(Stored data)
- - -
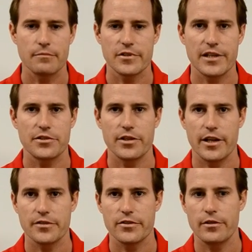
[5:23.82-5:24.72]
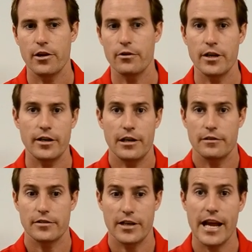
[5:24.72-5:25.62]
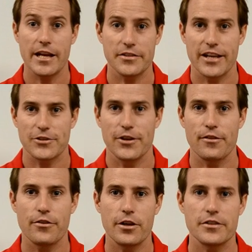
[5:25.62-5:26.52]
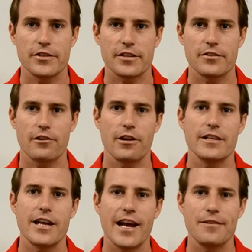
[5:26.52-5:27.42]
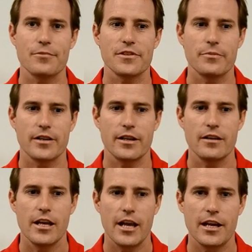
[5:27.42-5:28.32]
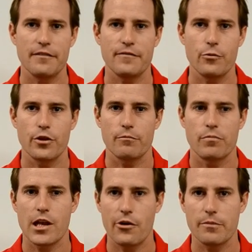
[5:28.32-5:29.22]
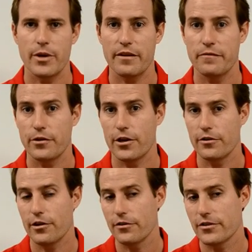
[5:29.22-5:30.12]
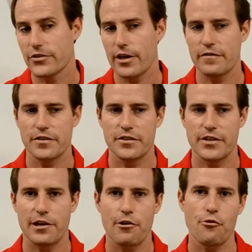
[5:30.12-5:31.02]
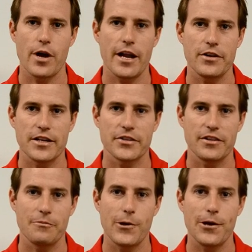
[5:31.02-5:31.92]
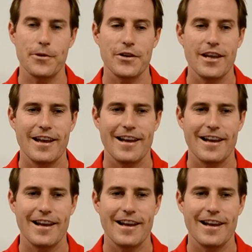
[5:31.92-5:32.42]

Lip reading: Such as, you know, in today is actually a 36-degree day in Brisbane, and if you were going barefoot on the surfaces that are around us at the moment,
- - -
Each entry above should be returned exactly as written, minus its pictures.

[5:23.82-5:24.72]
[5:24.72-5:25.62]
[5:25.62-5:26.52]
[5:26.52-5:27.42]
[5:27.42-5:28.32]
[5:28.32-5:29.22]
[5:29.22-5:30.12]
[5:30.12-5:31.02]
[5:31.02-5:31.92]
[5:31.92-5:32.42]

Lip reading: Such as, you know, in today is actually a 36-degree day in Brisbane, and if you were going barefoot on the surfaces that are around us at the moment,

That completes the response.